The database 106 may be coupled with the optimizer 112 and/or the user device 102 or other devices. The database 106 may be any device that stores data, such as a memory. For example, a computing device with a memory may be a database that stores data. The data that is stored may be referred to as metadata to the extent that is data about other data. For example, the database index (which may be referred to as identifiers in one embodiment) may be data, while data that is associated with the index may be metadata.

Although not shown, the optimizer 112 may include or act as a server. Likewise, the database 106 may be coupled with a server for communicating with other devices (e.g. the user device 102). The server may be a computing device which may be capable of sending or receiving signals, such as via a wired or wireless network, or may be capable of processing or storing signals, such as in memory as physical memory states. Thus, devices capable of operating as a server may include, as examples, dedicated rack-mounted servers, desktop computers, laptop computers, set top boxes, integrated devices combining various features, such as two or more features of the foregoing devices, or the like. Servers may vary widely in configuration or capabilities, but generally a server may include one or more central processing units and memory. A server may also include one or more mass storage devices, one or more power supplies, one or more wired or wireless network interfaces, one or more input/output interfaces, or one or more operating systems, such as Windows Server, Mac OS X, Unix, Linux, FreeBSD, or the like.

The optimizer 112 may perform at least two main functions. First, the optimizer 112 may generate optimize the database by generating tables (discussed below with respect to FIGS. 2-3). Second, the optimizer 112 may improve query requests and/or management of the database using the generated tables. In one embodiment, the optimizer 112 may be part of the database 106 or may be part of the user device 102. Alternatively, the optimizer 112 may be part of a separate entity. The optimizer 112 is further described with respect to FIG. 2. The optimizer 112 may be a computing device for generating tables for the database and optimizing management and accessing of those tables.
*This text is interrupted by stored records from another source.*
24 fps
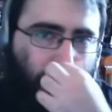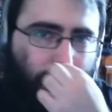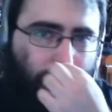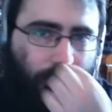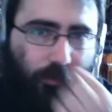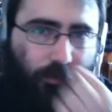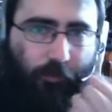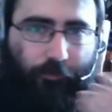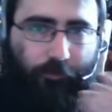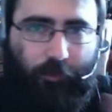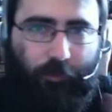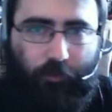like
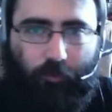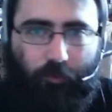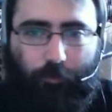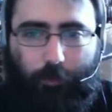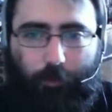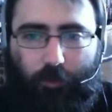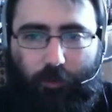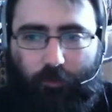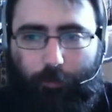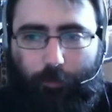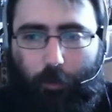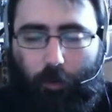the features
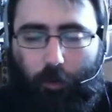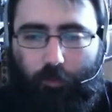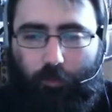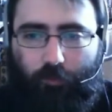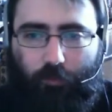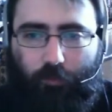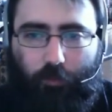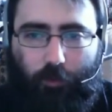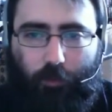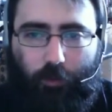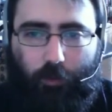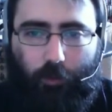being sparse,
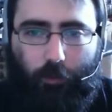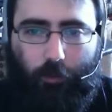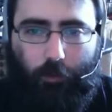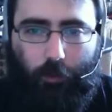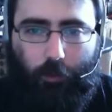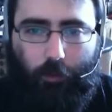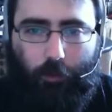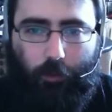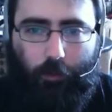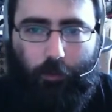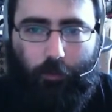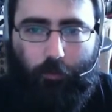the
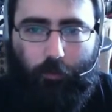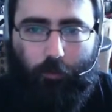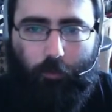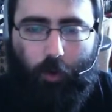uh,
The optimizer 112 may be part of the database 106 and may include more or fewer components than illustrated in the network system 100. In particular, the optimizer 112 may execute the functions discussed with respect to FIG. 4 and may perform query requests of the database 106.
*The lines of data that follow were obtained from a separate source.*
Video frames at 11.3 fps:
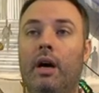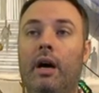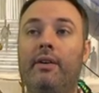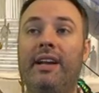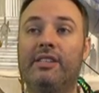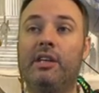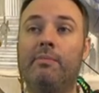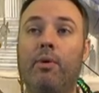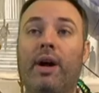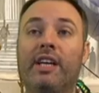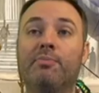uh,
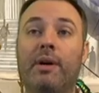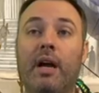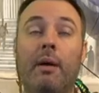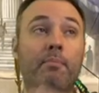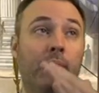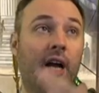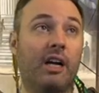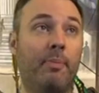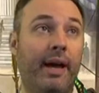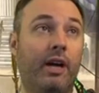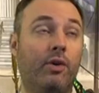Nessian Boar has become
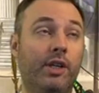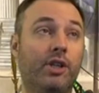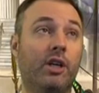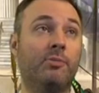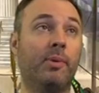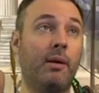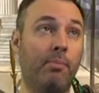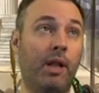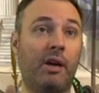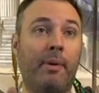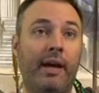blocked by a creature, has become
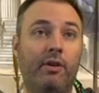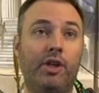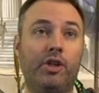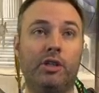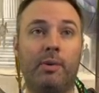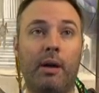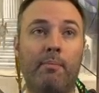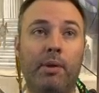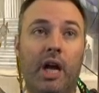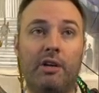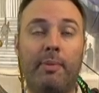blocked by a creature, has become
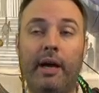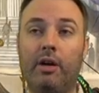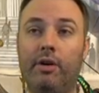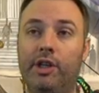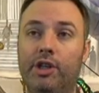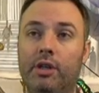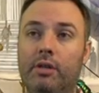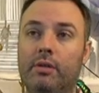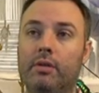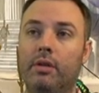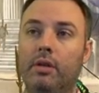blocked by a
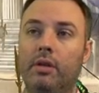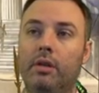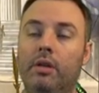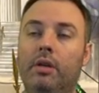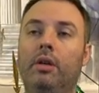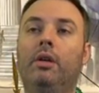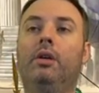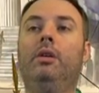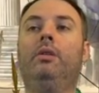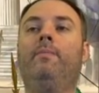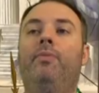creature.
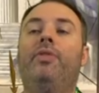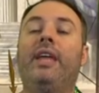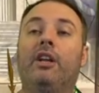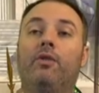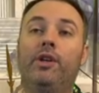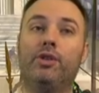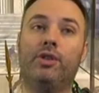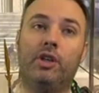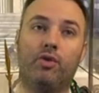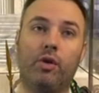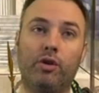That creature's
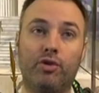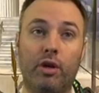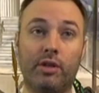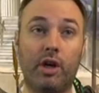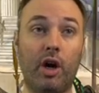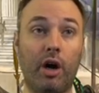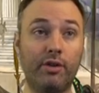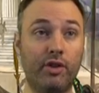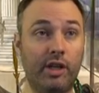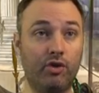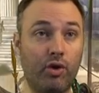controller draws a
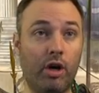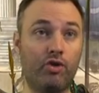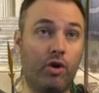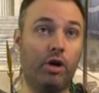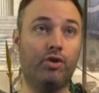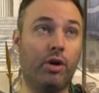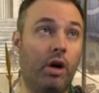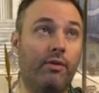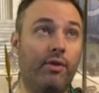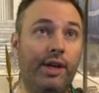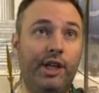card, so they draw, draw,
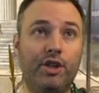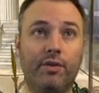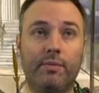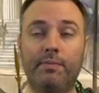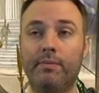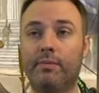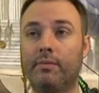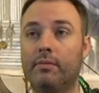draw for each of them.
The optimizer 112 may include a processor 120, memory 118, software 116 and an interface 114. The interface 114 may communicate with the user device 102 and/or the database 106. The interface 114 may include a user interface configured to allow a user and/or administrator to interact with any of the components of the optimizer 112. In one embodiment, the user device 102 may act as the interface for the database 106.

The processor 120 in the optimizer 112 may include a central processing unit (CPU), a graphics processing unit (GPU), a digital signal processor (DSP) or other type of processing device. The processor 120 may be a component in any one of a variety of systems. For example, the processor 120 may be part of a standard personal computer or a workstation. The processor 120 may be one or more general processors, digital signal processors, application specific integrated circuits, field programmable gate arrays, servers, networks, digital circuits, analog circuits, combinations thereof, or other now known or later developed devices for analyzing and processing data. The processor 120 may operate in conjunction with a software program, such as code generated manually (i.e., programmed).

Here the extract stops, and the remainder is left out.